Depression is a mood disorder that a chronic and recurrent condition that affects twice as many men and women, including about one in every five U.S. women during their lives, "the identification of risk factors for depression among women and the development of new prevention strategies, therefore, public health priorities, "the authors write. They sought to examine whether, in women, consumption of caffeine or caffeinated beverages a particular risk associated with depression.

Michel Lucas, Ph.D., RD, of Harvard School of Public Health, Boston, and colleagues studied 50,739 women who participated in the study the U.S. Nurses' Health.

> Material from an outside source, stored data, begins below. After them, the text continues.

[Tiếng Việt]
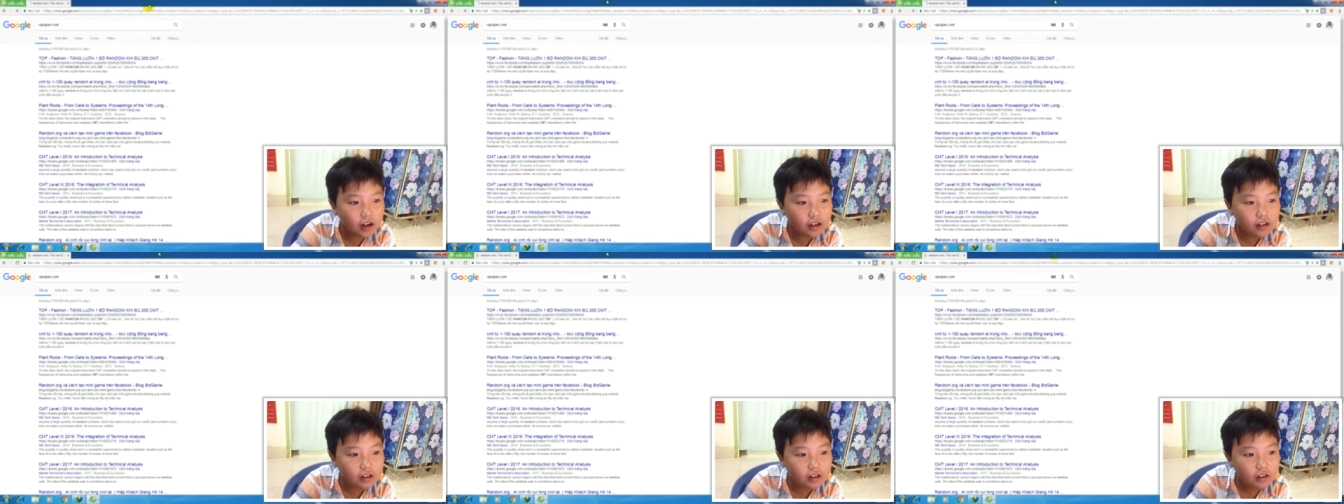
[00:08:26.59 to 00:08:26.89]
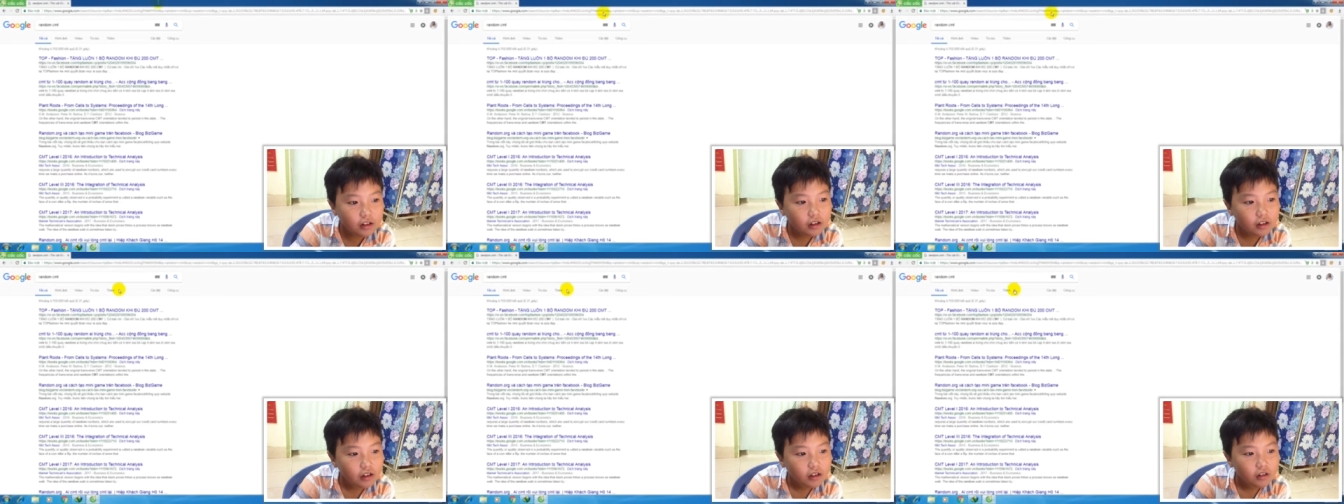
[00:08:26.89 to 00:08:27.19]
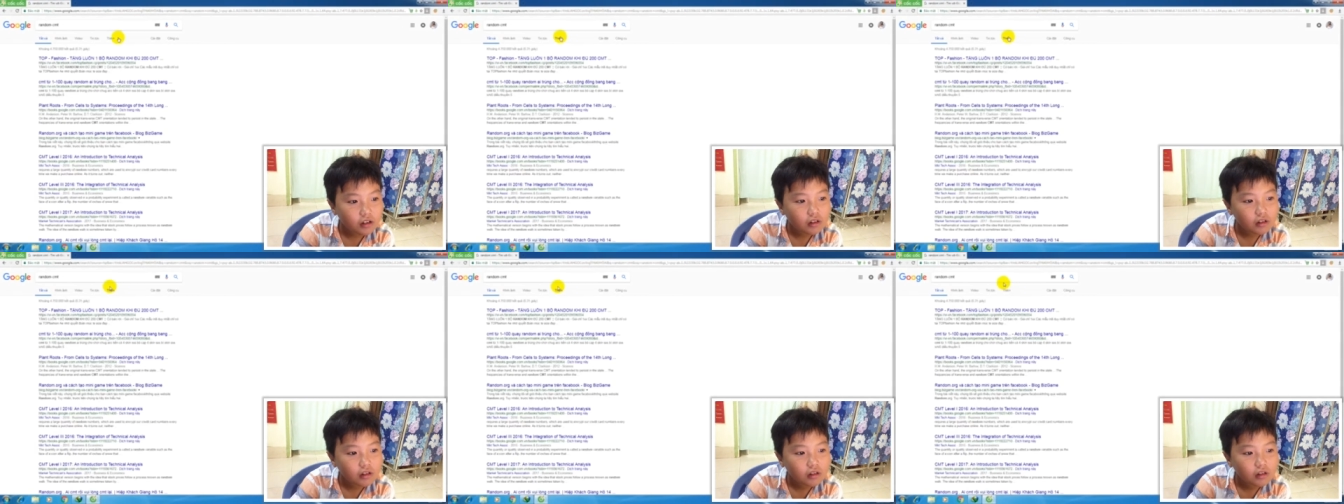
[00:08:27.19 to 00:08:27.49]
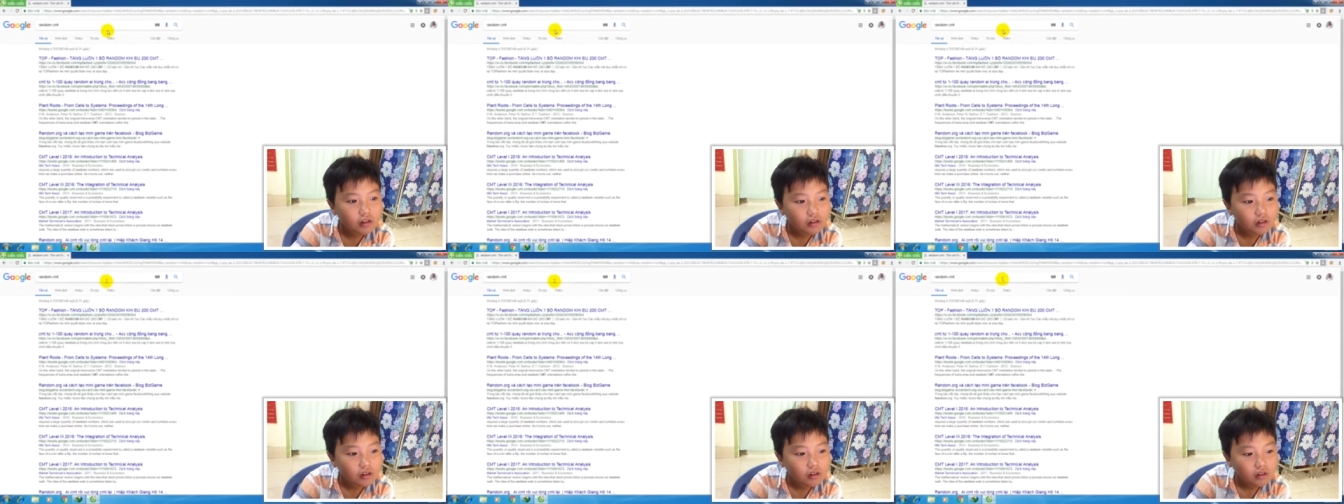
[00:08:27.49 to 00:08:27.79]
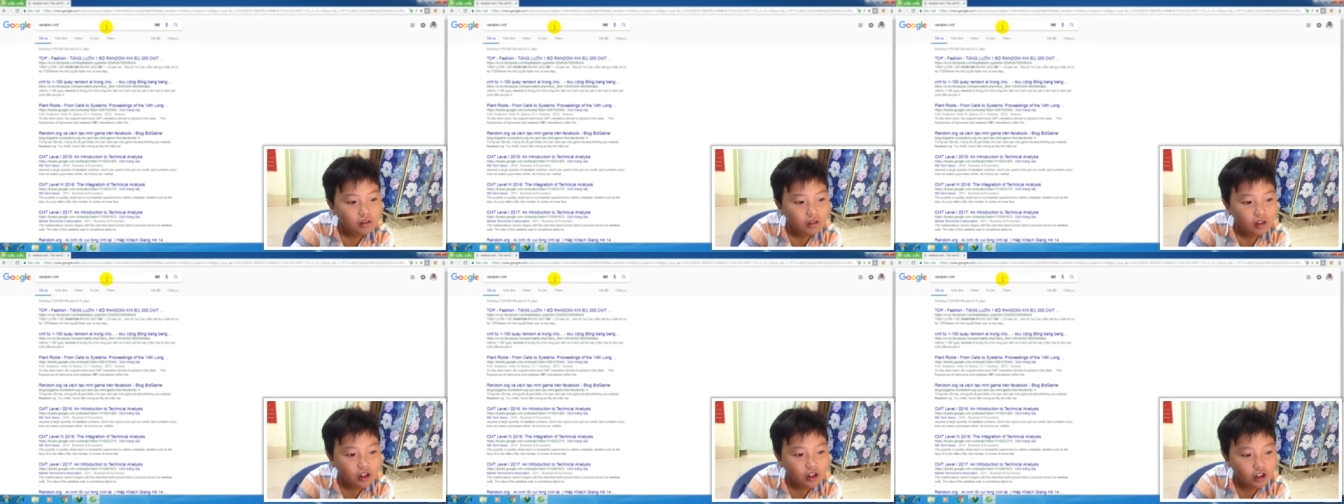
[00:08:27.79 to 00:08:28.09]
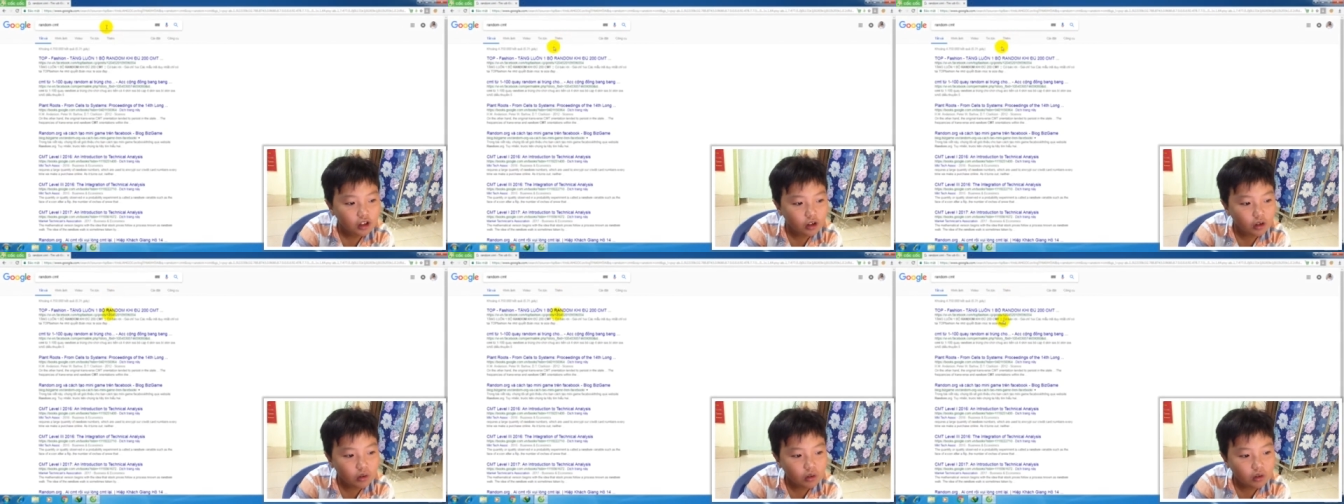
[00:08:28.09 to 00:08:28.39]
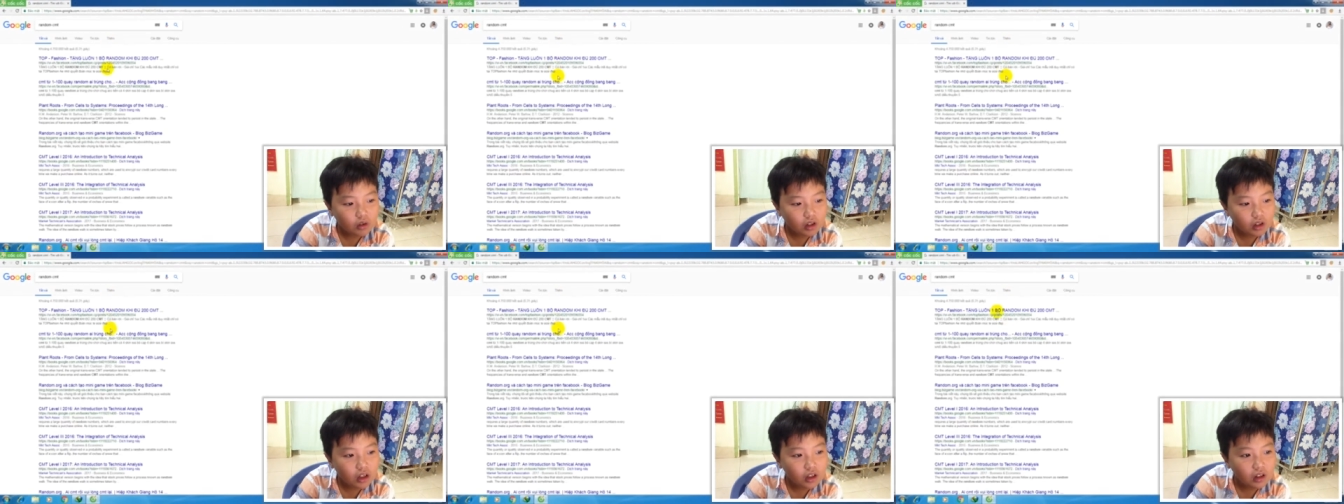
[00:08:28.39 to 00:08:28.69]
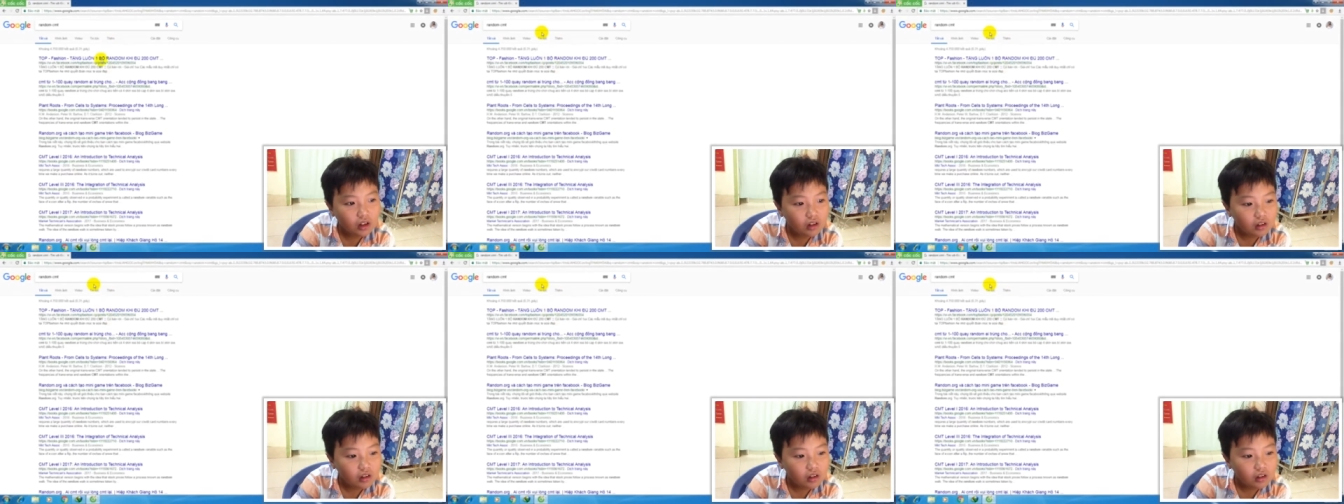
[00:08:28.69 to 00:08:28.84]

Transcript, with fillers: nữa Hiểu luôn ha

Participants, the mean (average) age of 63, not depressed at baseline in 1996 and were prospectively followed with up to June 2006. Researchers measured the consumption of caffeine through questionnaires completed from May 1980 until April 2004, including the frequency that caffeinated coffee and noncaffeinated, nonherbal tea, caffeinated soft drinks (sweetened or low-calorie cola), caffeine-free soft drinks (sugared or low-calorie caffeine-free cola or drink Other drinks) and chocolate are usually consumed in the previous 12 months. The authors define depression as a newly reported diagnosis of clinical depression and start the routine use of antidepressants in the previous two years.


Consumption of caffeine with the appropriate dose may be the choice treatment of depression. Analysis of the average cumulative consumption including latent period of two years, for example, data on caffeine consumption from 1980 to 1994 is used to predict episodes of clinical depression from 1996 to 1998, consumption from 1980 to 1998 used for 1998 and 2000 follow-up period, and so on . During the follow-up period of 10 years from 1996 to 2006, researchers identified 2607 incident (new onset) cases of depression. When compared with women who consumed one cup of caffeinated coffee or less per week, those who consumed 2-3 cups per day had a 15 percent reduction in relative risk for depression, and those consuming four cups or more per day had a 20 percent reduction in relative risk. Compared with women in the lowest (less than 100 milligrams [mg] per day) category of caffeine consumption, those in the highest category (550 mg per day or more) experienced a 20 percent reduction in relative risk of depression. No association was found between decaffeinated coffee intake and risk of depression.


"In this large prospective cohort of older women free of clinical depression or severe depressive symptoms at baseline, the risk of depression decreased in a dose-dependent with increased consumption of caffeinated coffee," the authors write. They note that observational studies "can not prove that caffeine or caffeinated coffee reduced the risk of depression but only shows the possibility of such a protective effect." The authors call for further investigations to confirm their results and to determine whether regular consumption of caffeinated coffee may contribute to the prevention or treatment of depression.